Required work – Leaving out the images, transcribe every record below exactly.

Available data –

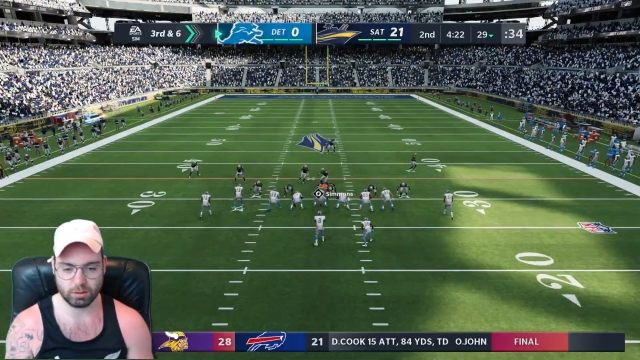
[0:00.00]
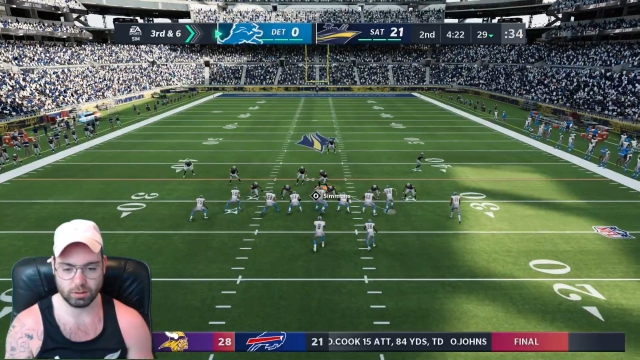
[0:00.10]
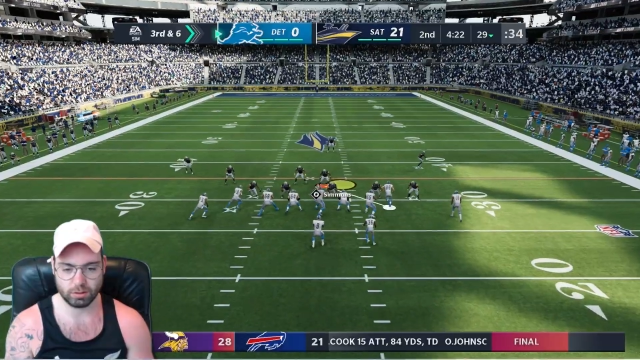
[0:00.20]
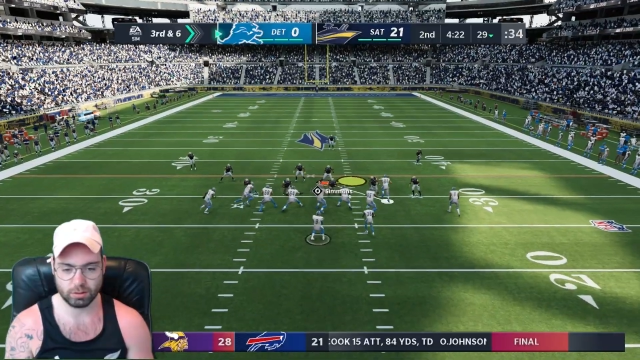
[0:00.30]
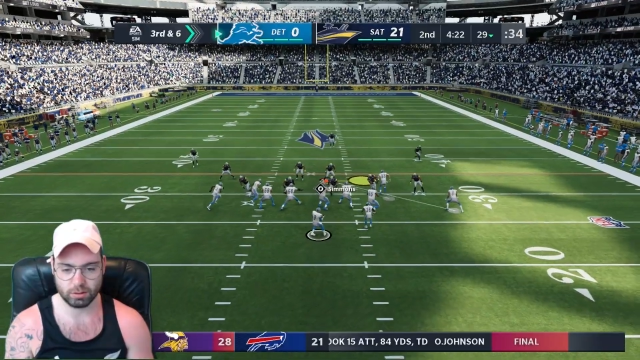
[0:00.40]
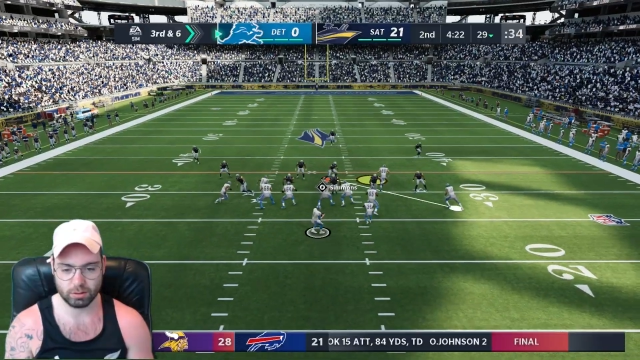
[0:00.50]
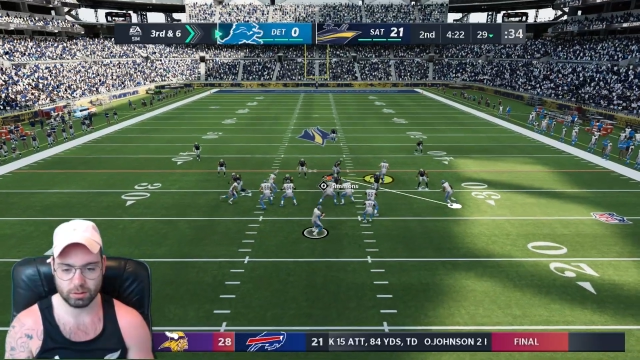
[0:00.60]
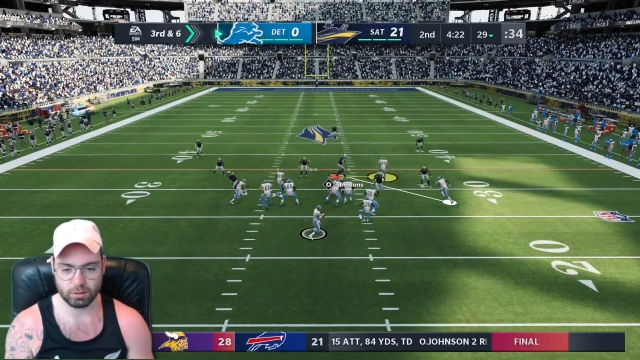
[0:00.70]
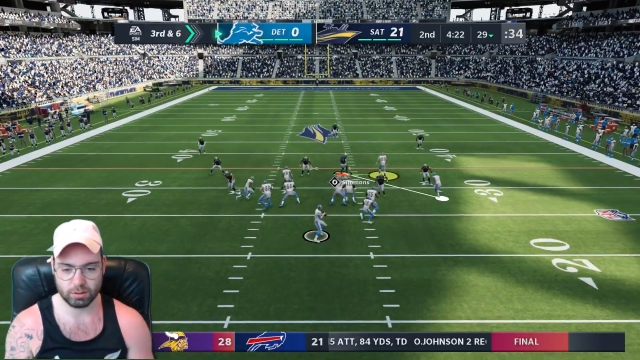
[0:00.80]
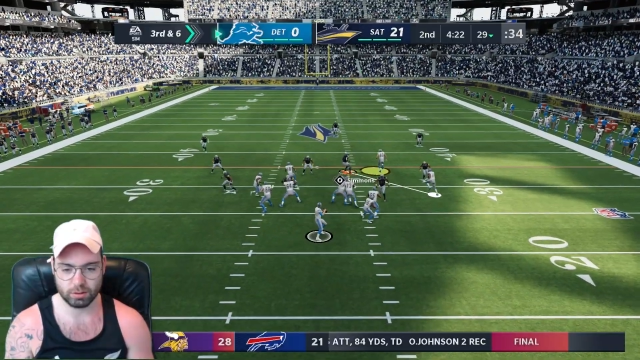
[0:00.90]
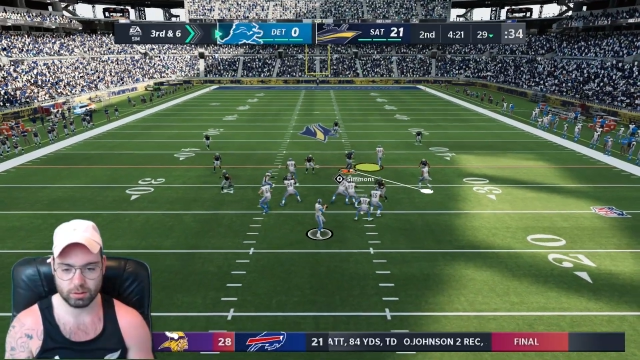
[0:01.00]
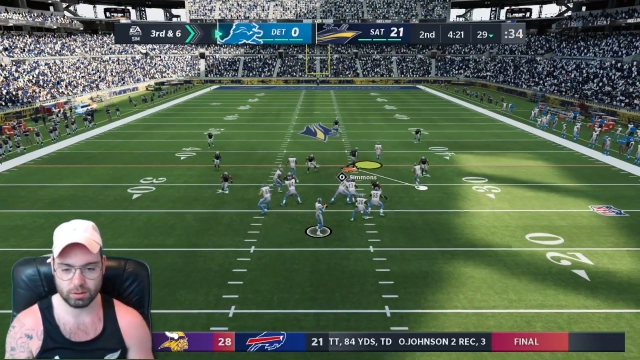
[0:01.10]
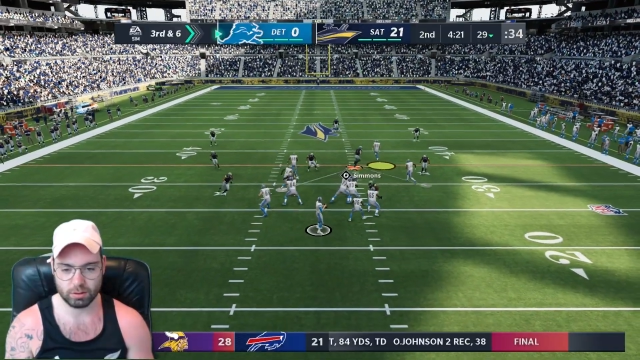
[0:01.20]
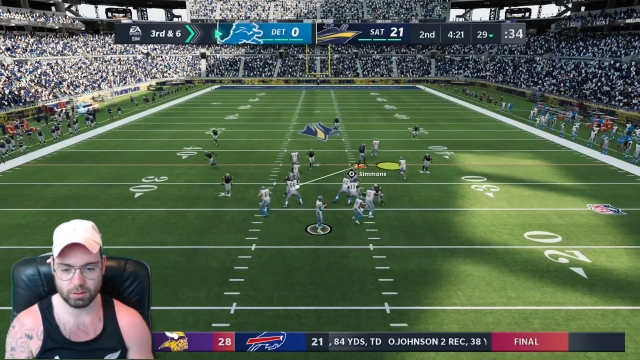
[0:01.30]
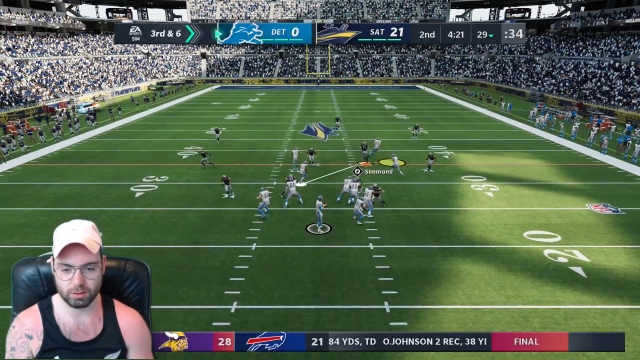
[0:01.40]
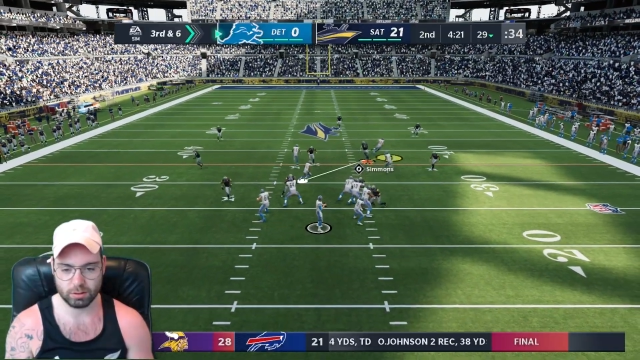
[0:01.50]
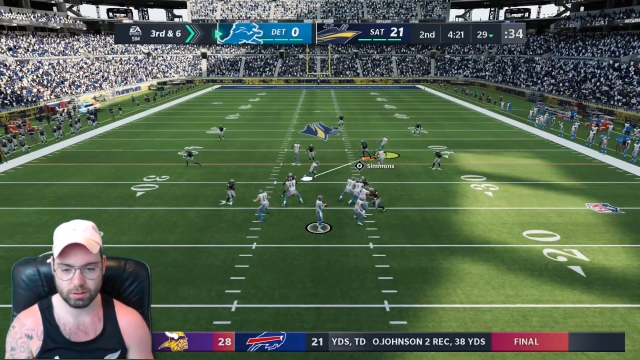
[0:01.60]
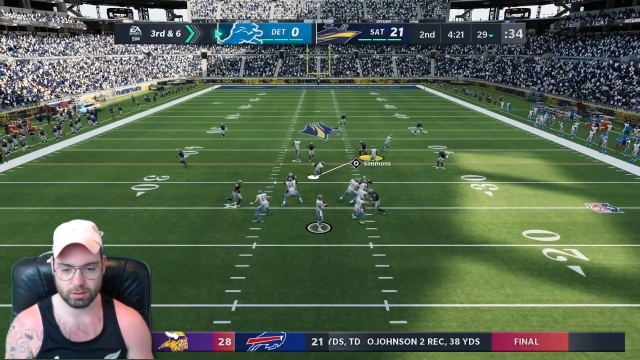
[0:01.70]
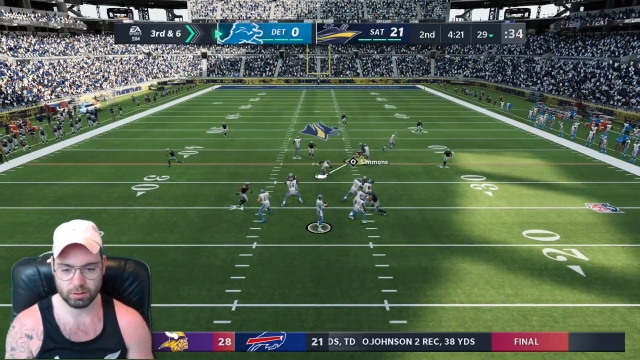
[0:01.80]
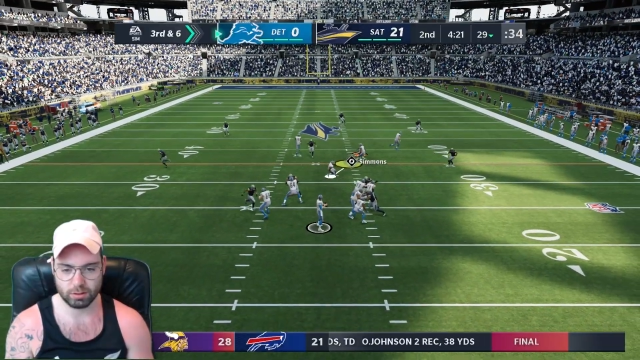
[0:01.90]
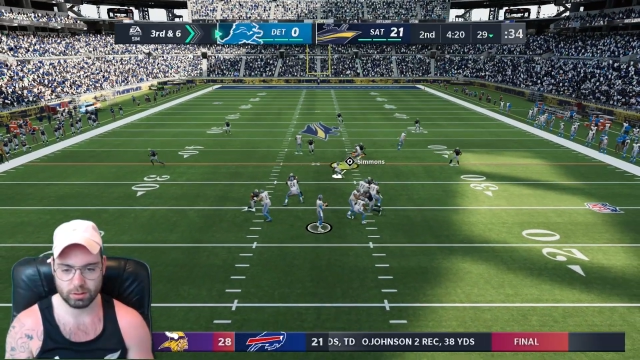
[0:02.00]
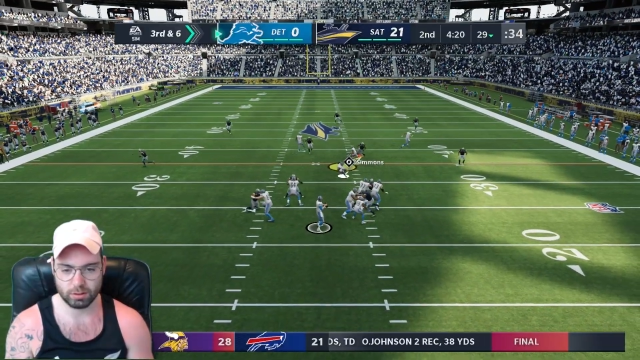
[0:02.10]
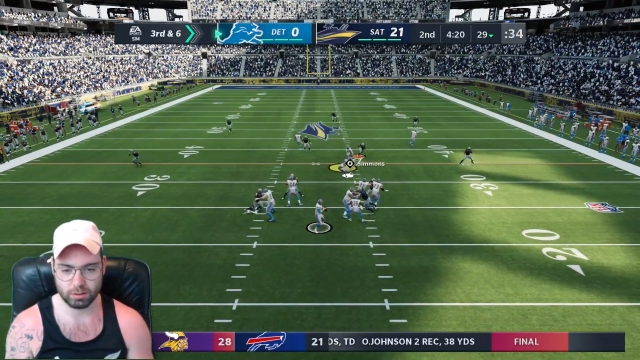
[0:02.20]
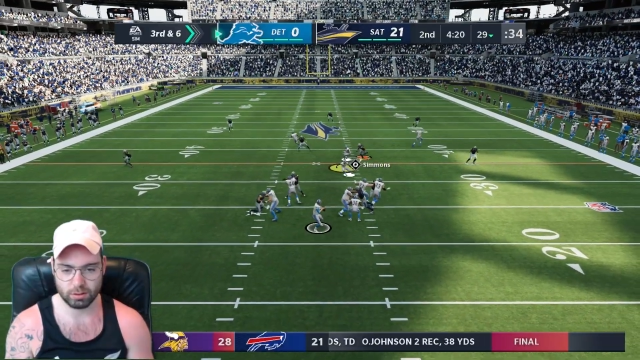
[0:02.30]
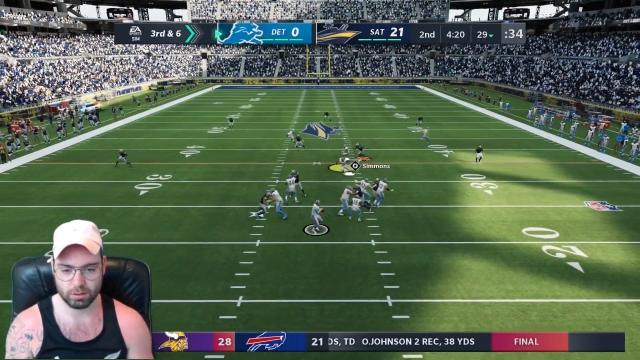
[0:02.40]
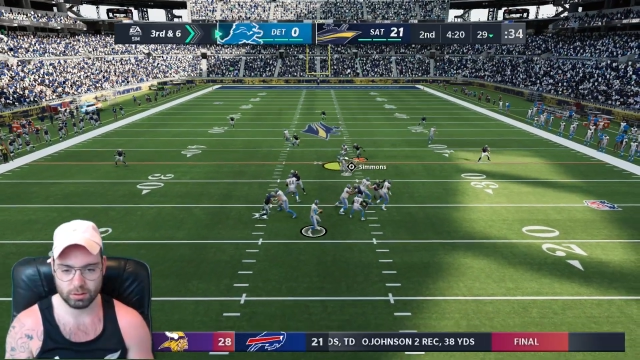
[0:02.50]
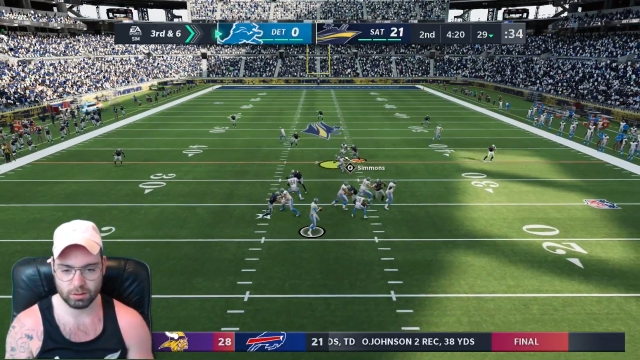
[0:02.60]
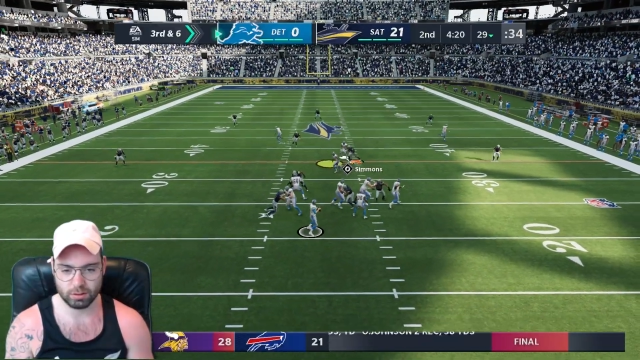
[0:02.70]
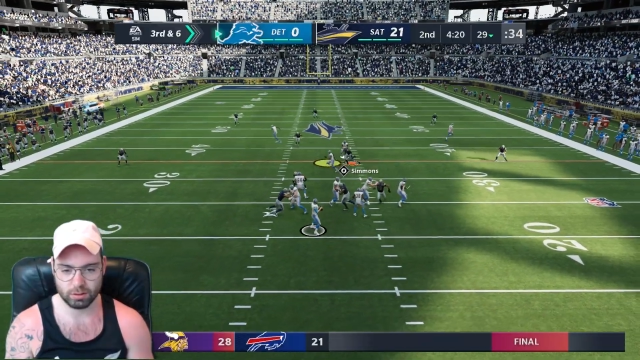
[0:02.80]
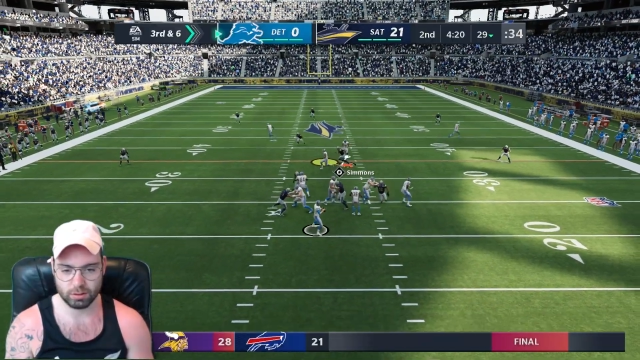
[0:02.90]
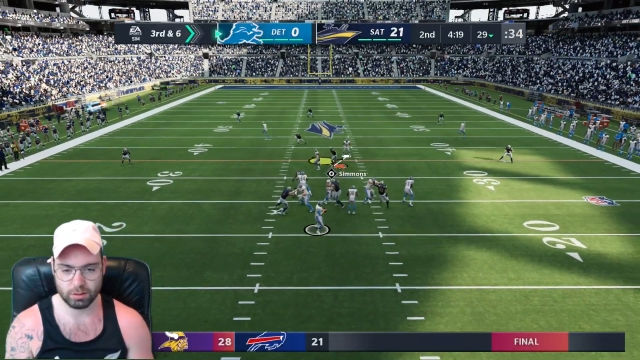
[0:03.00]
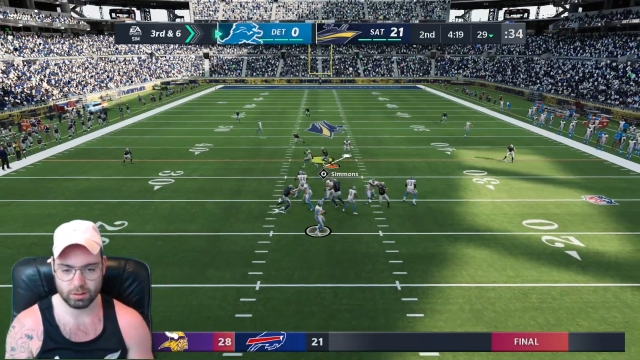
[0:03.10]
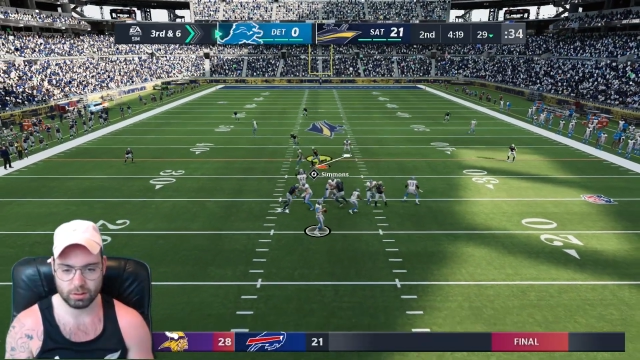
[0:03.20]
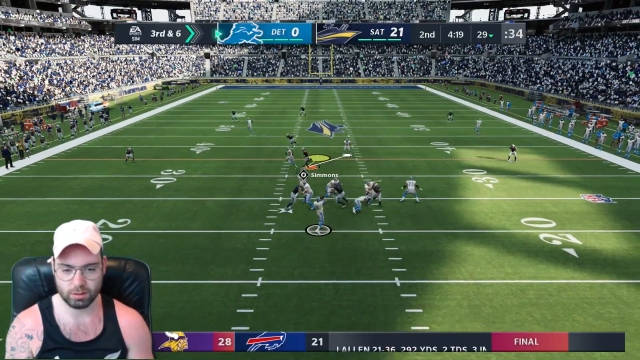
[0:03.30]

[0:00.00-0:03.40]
Nothing is said.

Solution to this problem –
[0:00.00]
[0:00.10]
[0:00.20]
[0:00.30]
[0:00.40]
[0:00.50]
[0:00.60]
[0:00.70]
[0:00.80]
[0:00.90]
[0:01.00]
[0:01.10]
[0:01.20]
[0:01.30]
[0:01.40]
[0:01.50]
[0:01.60]
[0:01.70]
[0:01.80]
[0:01.90]
[0:02.00]
[0:02.10]
[0:02.20]
[0:02.30]
[0:02.40]
[0:02.50]
[0:02.60]
[0:02.70]
[0:02.80]
[0:02.90]
[0:03.00]
[0:03.10]
[0:03.20]
[0:03.30]

[0:00.00-0:03.40]
Nothing is said.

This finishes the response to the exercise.